*Exercise description:*
Would you copy every record exactly as it stands and drop the pictures?

*Data to examine:*
——————

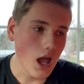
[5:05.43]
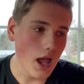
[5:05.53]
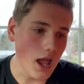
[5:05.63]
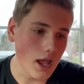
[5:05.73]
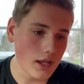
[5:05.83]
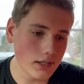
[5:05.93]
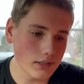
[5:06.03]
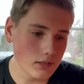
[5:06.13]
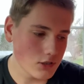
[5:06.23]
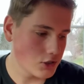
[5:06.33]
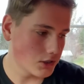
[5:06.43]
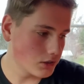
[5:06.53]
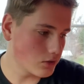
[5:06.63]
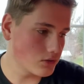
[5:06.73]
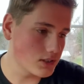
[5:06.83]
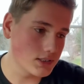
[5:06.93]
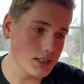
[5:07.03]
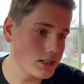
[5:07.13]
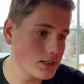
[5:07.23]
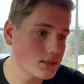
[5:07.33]
And she uses
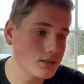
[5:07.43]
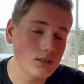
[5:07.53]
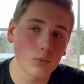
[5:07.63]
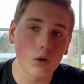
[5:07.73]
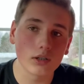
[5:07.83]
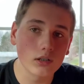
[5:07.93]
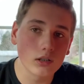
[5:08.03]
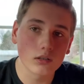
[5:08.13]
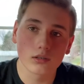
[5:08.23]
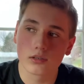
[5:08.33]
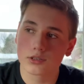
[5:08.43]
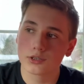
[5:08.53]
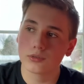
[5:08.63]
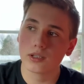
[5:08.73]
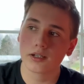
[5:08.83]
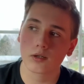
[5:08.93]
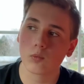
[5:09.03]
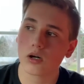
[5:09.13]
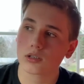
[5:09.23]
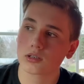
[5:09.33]
these to water, or to let her
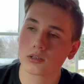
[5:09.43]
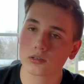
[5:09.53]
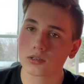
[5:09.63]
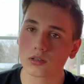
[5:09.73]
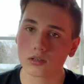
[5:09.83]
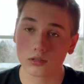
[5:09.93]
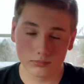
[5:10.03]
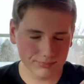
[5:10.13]
water, or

——————

*Solved exercise:*
[5:05.43]
[5:05.53]
[5:05.63]
[5:05.73]
[5:05.83]
[5:05.93]
[5:06.03]
[5:06.13]
[5:06.23]
[5:06.33]
[5:06.43]
[5:06.53]
[5:06.63]
[5:06.73]
[5:06.83]
[5:06.93]
[5:07.03]
[5:07.13]
[5:07.23]
[5:07.33]
And she uses
[5:07.43]
[5:07.53]
[5:07.63]
[5:07.73]
[5:07.83]
[5:07.93]
[5:08.03]
[5:08.13]
[5:08.23]
[5:08.33]
[5:08.43]
[5:08.53]
[5:08.63]
[5:08.73]
[5:08.83]
[5:08.93]
[5:09.03]
[5:09.13]
[5:09.23]
[5:09.33]
these to water, or to let her
[5:09.43]
[5:09.53]
[5:09.63]
[5:09.73]
[5:09.83]
[5:09.93]
[5:10.03]
[5:10.13]
water, or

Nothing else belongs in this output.